# WORK REQUEST
Please keep pictures out of the copy, and print exactly the lines from the one containing "[6.00-6.50s]" through the end of the records.

━━━ RECORDS FOR PROCESSING ━━━

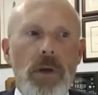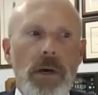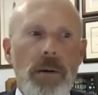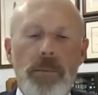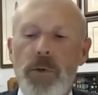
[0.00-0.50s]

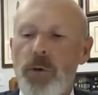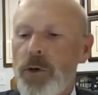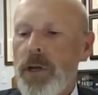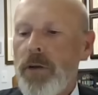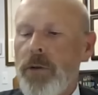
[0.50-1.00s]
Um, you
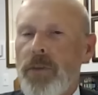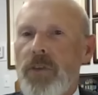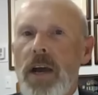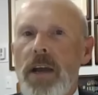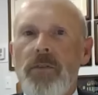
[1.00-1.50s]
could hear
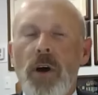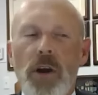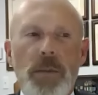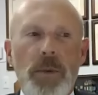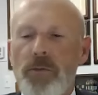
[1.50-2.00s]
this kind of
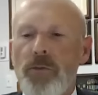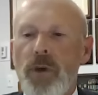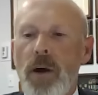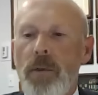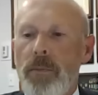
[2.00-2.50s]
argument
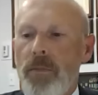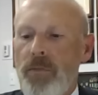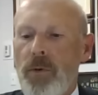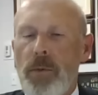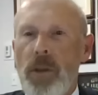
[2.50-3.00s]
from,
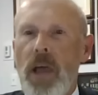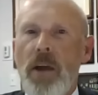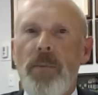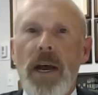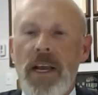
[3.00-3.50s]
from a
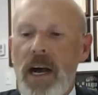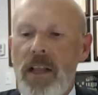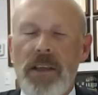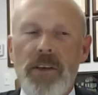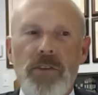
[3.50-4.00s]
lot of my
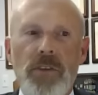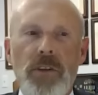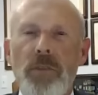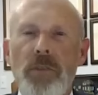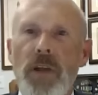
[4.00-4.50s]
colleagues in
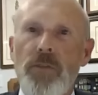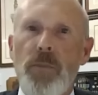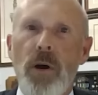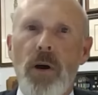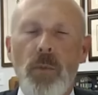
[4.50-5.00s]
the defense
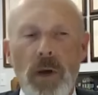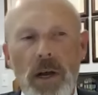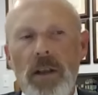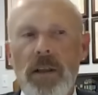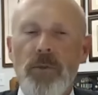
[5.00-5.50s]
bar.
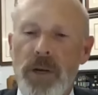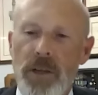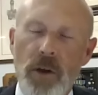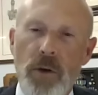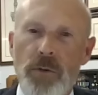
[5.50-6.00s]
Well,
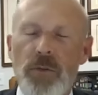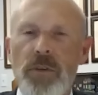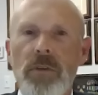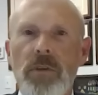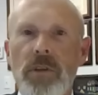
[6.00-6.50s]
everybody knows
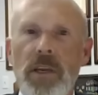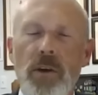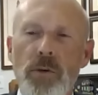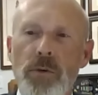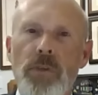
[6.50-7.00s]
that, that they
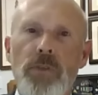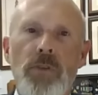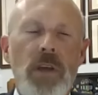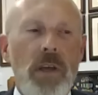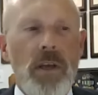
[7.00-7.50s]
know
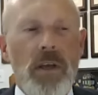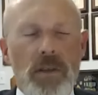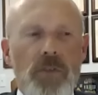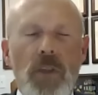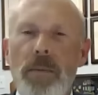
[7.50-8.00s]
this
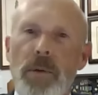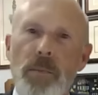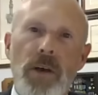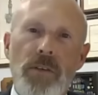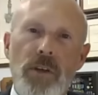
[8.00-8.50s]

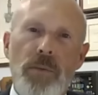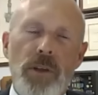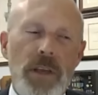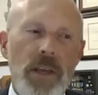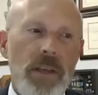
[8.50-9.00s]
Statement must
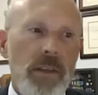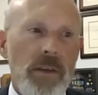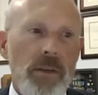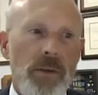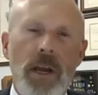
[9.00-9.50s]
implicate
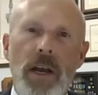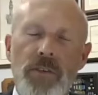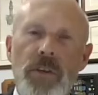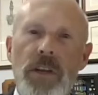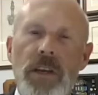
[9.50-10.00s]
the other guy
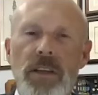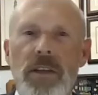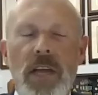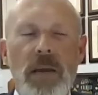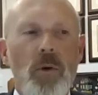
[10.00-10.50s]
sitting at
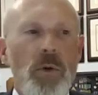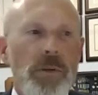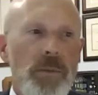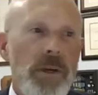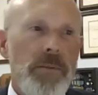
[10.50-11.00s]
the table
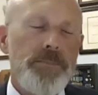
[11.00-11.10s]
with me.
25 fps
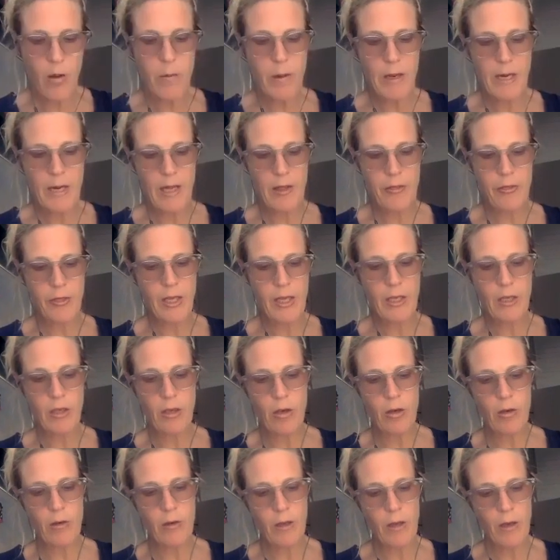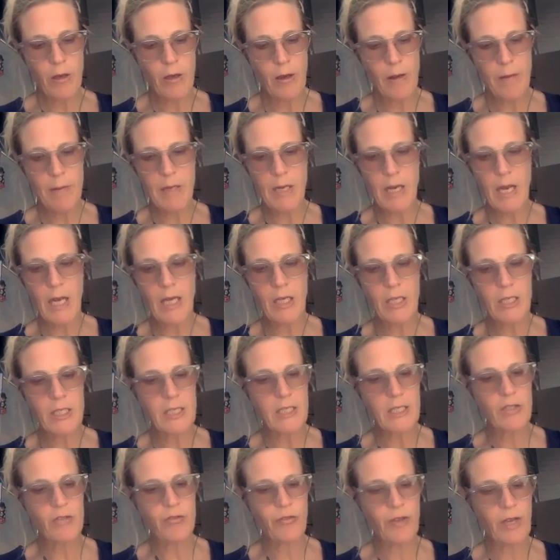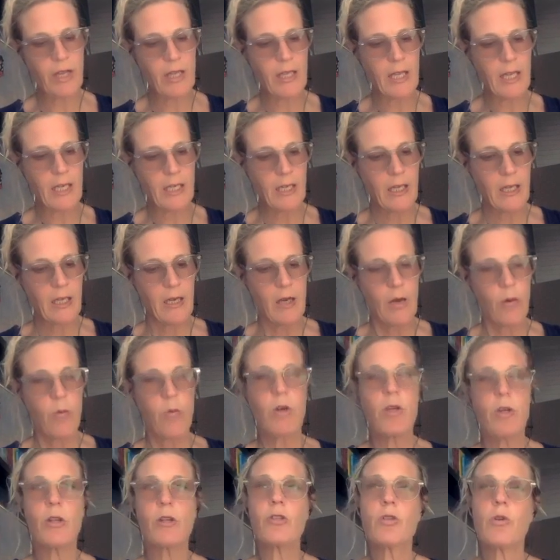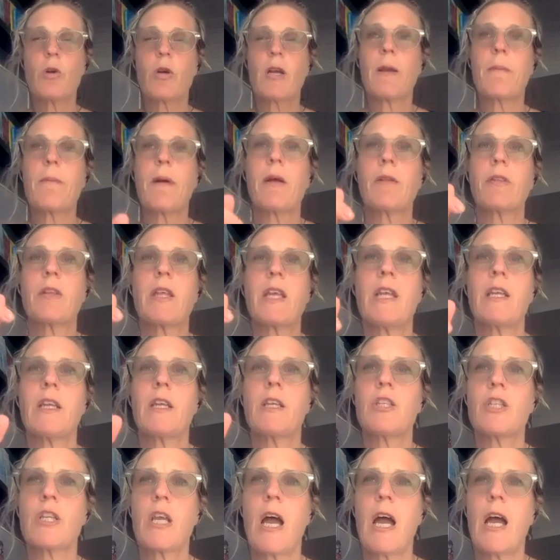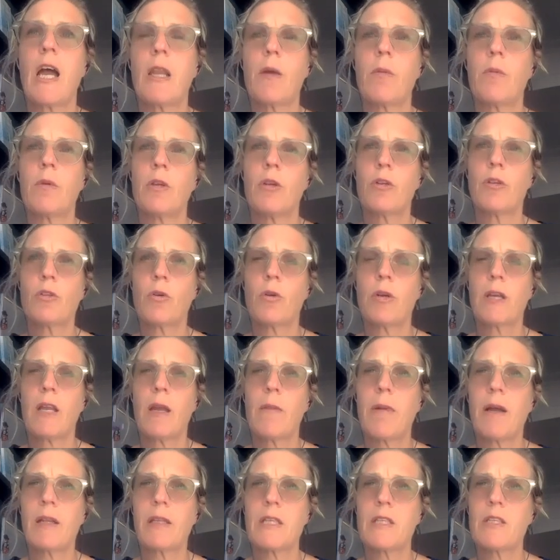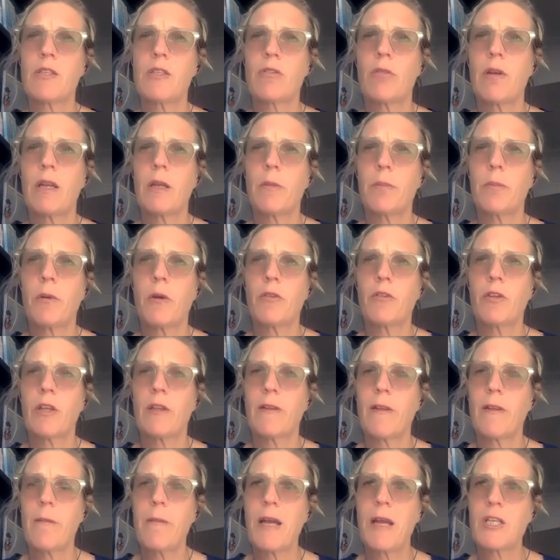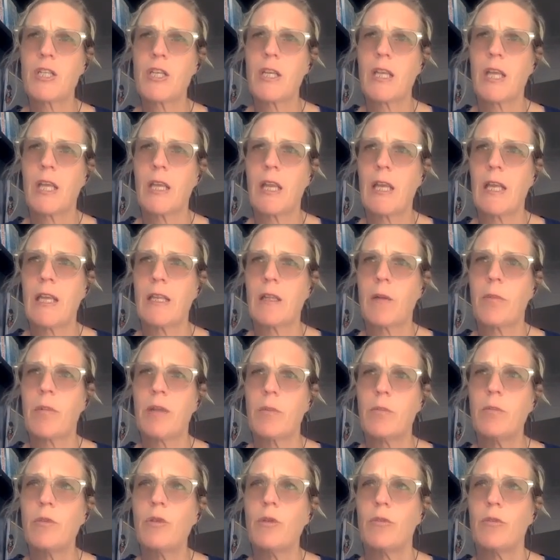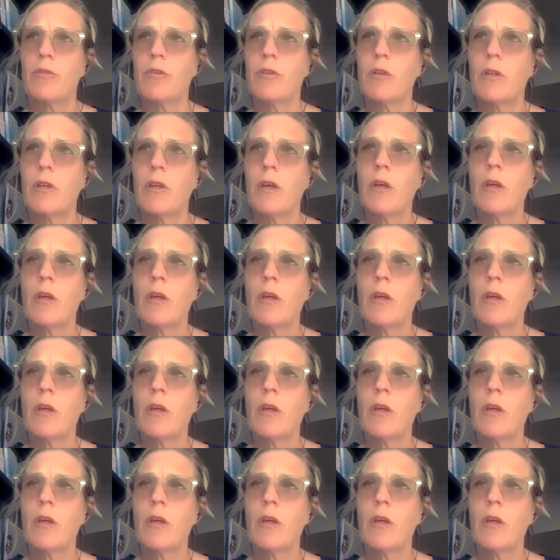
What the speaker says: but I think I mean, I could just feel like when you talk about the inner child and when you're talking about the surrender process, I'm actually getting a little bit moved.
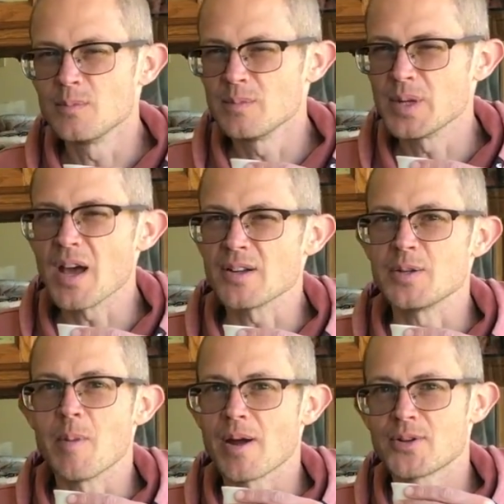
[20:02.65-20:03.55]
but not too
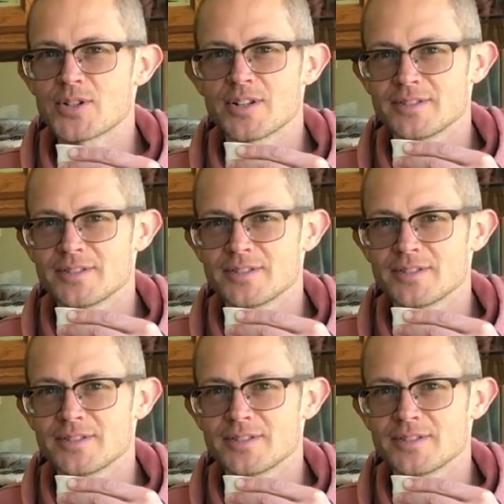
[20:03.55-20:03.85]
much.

━━━

# RESPONSE TO THE EXERCISE
[6.00-6.50s]
everybody knows
[6.50-7.00s]
that, that they
[7.00-7.50s]
know
[7.50-8.00s]
this
[8.00-8.50s]

[8.50-9.00s]
Statement must
[9.00-9.50s]
implicate
[9.50-10.00s]
the other guy
[10.00-10.50s]
sitting at
[10.50-11.00s]
the table
[11.00-11.10s]
with me.
25 fps
What the speaker says: but I think I mean, I could just feel like when you talk about the inner child and when you're talking about the surrender process, I'm actually getting a little bit moved.
[20:02.65-20:03.55]
but not too
[20:03.55-20:03.85]
much.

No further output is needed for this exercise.